# Canon Pixma MX320 Multifunktionsdrucker austricksen: Scan trotz "Tinte leer"



## lusthansa (12. März 2011)

Hi, ich habe einen Canon Pixma MX320 Multifunktionsdrucker. Ich bin mit der Qualität der Druckfunktion unzufrieden und drucke nur noch auf einem anderen. Ich habe aber beschlossen, für minderwertige Drucke noch die 2 Patronen bl und color leer zu machen. Das ist nun geschehen. Ich habe keine Ersatzpatronen.

Heute wollte ich mit der Scanfunktion über ADF was einscannen.

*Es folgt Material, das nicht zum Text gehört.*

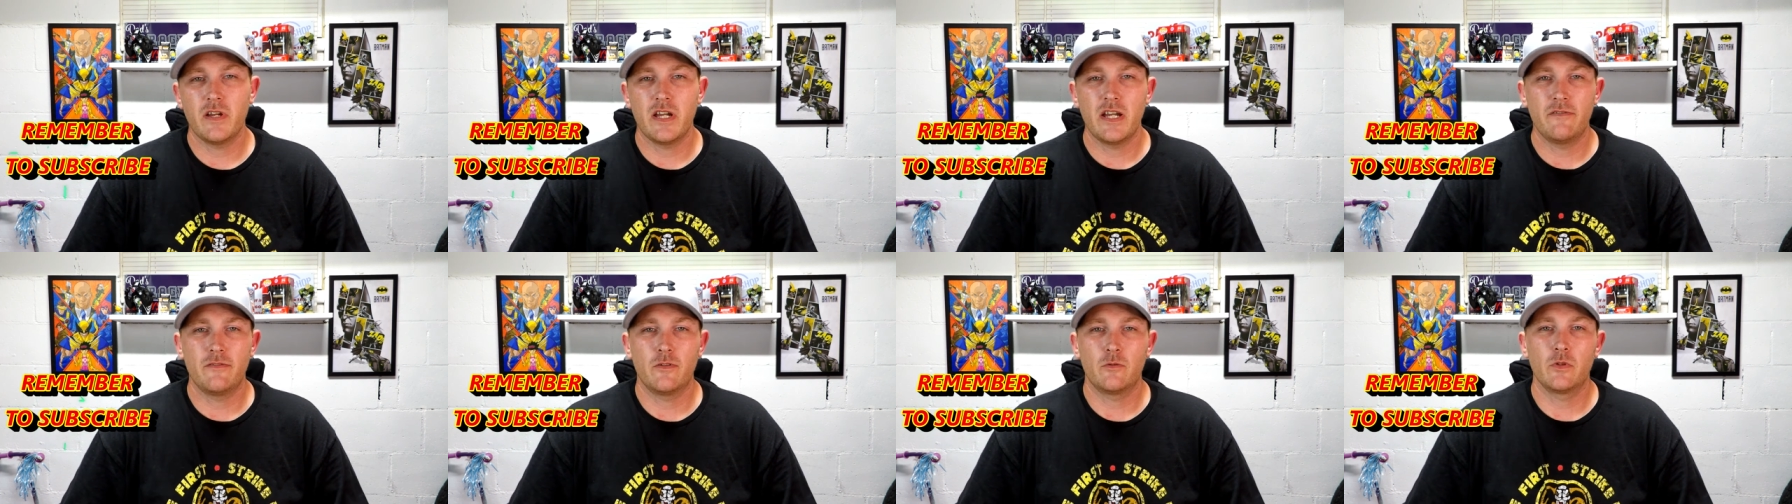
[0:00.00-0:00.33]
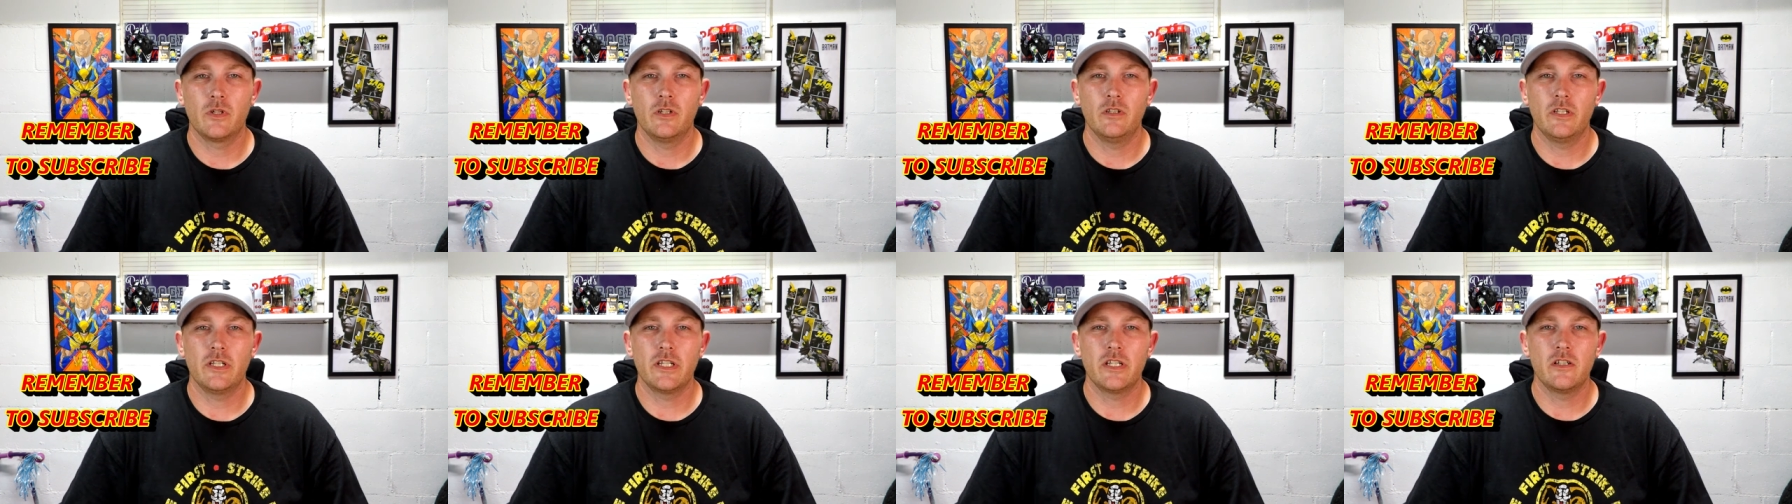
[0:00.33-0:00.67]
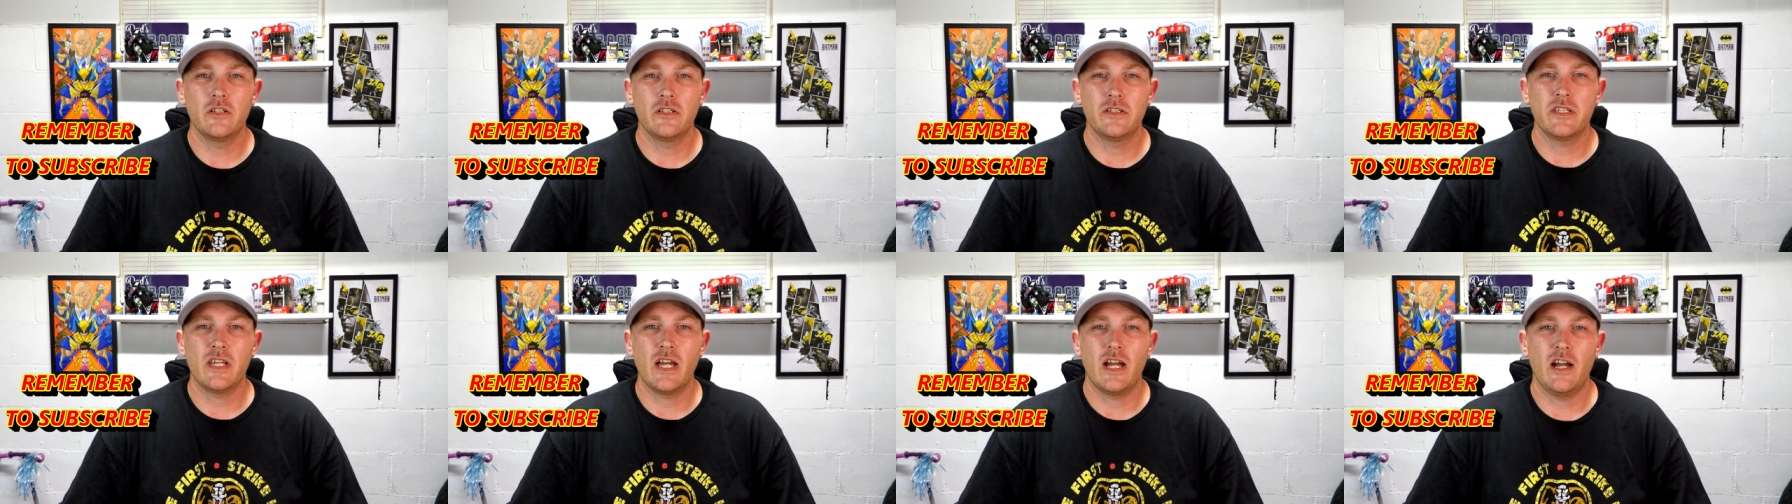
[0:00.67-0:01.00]
have a really
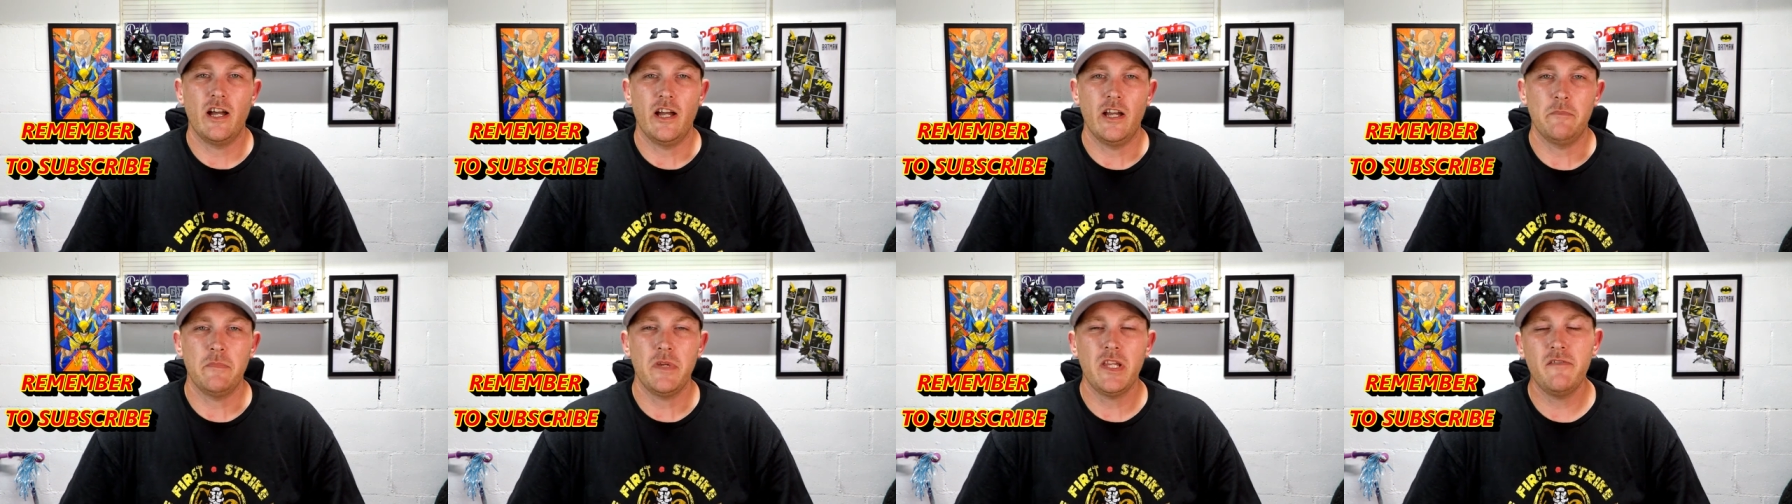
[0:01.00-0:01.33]
good time.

Er sagt mir aber, dass das nicht ginge, weil:

DIE TINTE (******!) leer ist.

Ganz klar: Canon will, dass das ganze Gerät nur ****t, wenn man brav in die Tinte investiert.

Jetzt will ich die Patronen aber so bearbeiten, dass ich andere Tinte (z. B. vom Schülerfüllfederhalter) rein mache und nie wirklich mit drucke, aber der Drucker denkt "Tinte voll = lusthansa darf drucken!"

Wo muss ich bohren? Muss ich iwas "resetten"? Kein Plan von sowas.

Danke für Tipps vorab.

LG Lusthansa


----------